Aim of the task:
Word for word, return the lines below from the first through the line that has "[00:06:44.37]", dropping the pictures.

---

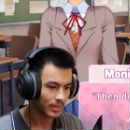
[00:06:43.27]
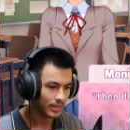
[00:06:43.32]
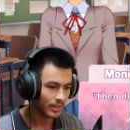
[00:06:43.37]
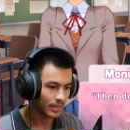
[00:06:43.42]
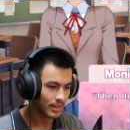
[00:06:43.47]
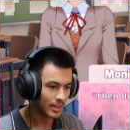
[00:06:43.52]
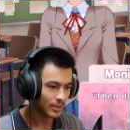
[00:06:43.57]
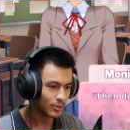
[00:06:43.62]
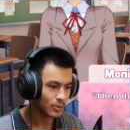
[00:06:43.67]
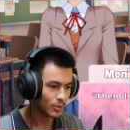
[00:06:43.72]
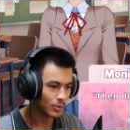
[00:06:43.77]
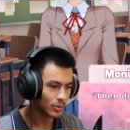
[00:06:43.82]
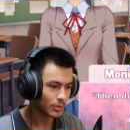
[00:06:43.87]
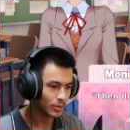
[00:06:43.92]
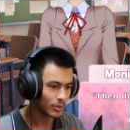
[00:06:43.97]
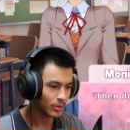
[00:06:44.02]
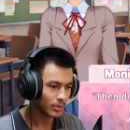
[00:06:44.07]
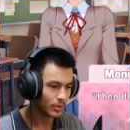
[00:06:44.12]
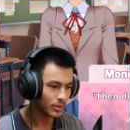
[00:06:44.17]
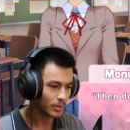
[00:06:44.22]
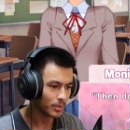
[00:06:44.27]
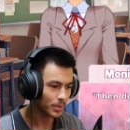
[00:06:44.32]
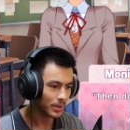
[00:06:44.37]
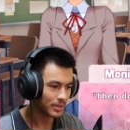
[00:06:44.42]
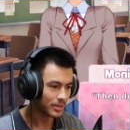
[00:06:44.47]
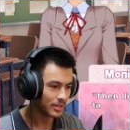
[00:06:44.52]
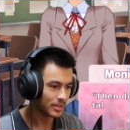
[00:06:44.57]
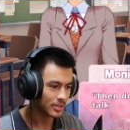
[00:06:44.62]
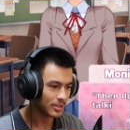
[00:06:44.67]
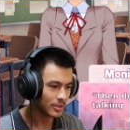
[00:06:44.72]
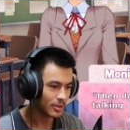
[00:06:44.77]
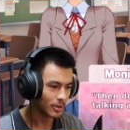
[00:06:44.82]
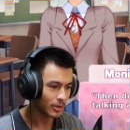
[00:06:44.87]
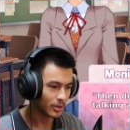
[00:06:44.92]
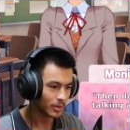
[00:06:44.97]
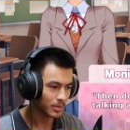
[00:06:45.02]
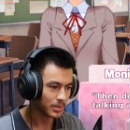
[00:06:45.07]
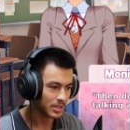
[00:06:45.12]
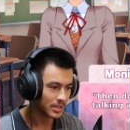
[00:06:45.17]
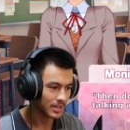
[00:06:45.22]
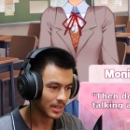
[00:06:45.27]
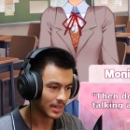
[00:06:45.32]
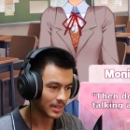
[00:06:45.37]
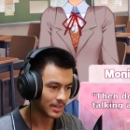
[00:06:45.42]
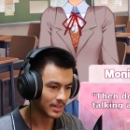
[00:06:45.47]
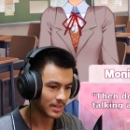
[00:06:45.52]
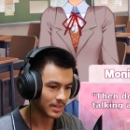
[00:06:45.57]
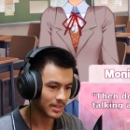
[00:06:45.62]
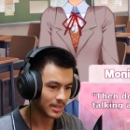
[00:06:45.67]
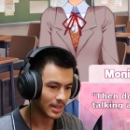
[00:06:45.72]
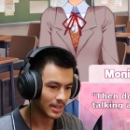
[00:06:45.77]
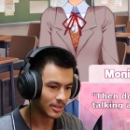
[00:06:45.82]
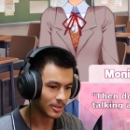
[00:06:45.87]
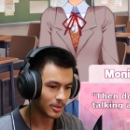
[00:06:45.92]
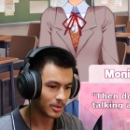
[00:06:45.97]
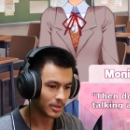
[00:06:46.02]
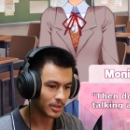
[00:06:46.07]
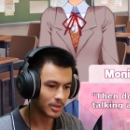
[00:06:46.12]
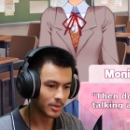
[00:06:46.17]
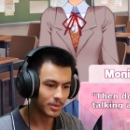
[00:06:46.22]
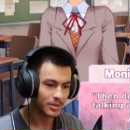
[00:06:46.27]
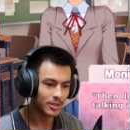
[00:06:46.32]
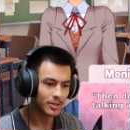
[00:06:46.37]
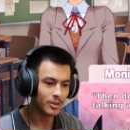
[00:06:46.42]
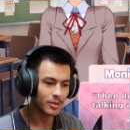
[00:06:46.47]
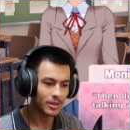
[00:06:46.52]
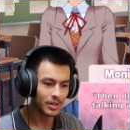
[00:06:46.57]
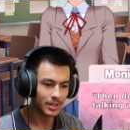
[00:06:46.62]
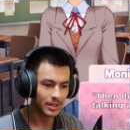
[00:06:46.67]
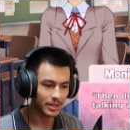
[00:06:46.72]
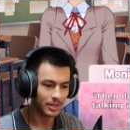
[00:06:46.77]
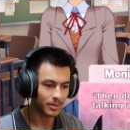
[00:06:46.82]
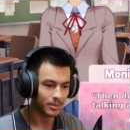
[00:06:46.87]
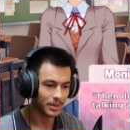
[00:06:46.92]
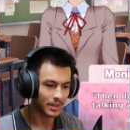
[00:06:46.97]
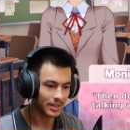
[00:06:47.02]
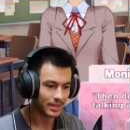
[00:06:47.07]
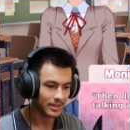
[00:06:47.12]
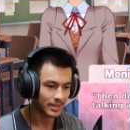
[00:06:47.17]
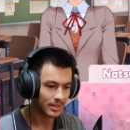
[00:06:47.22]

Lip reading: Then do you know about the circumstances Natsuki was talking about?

---

Result of this task:
[00:06:43.27]
[00:06:43.32]
[00:06:43.37]
[00:06:43.42]
[00:06:43.47]
[00:06:43.52]
[00:06:43.57]
[00:06:43.62]
[00:06:43.67]
[00:06:43.72]
[00:06:43.77]
[00:06:43.82]
[00:06:43.87]
[00:06:43.92]
[00:06:43.97]
[00:06:44.02]
[00:06:44.07]
[00:06:44.12]
[00:06:44.17]
[00:06:44.22]
[00:06:44.27]
[00:06:44.32]
[00:06:44.37]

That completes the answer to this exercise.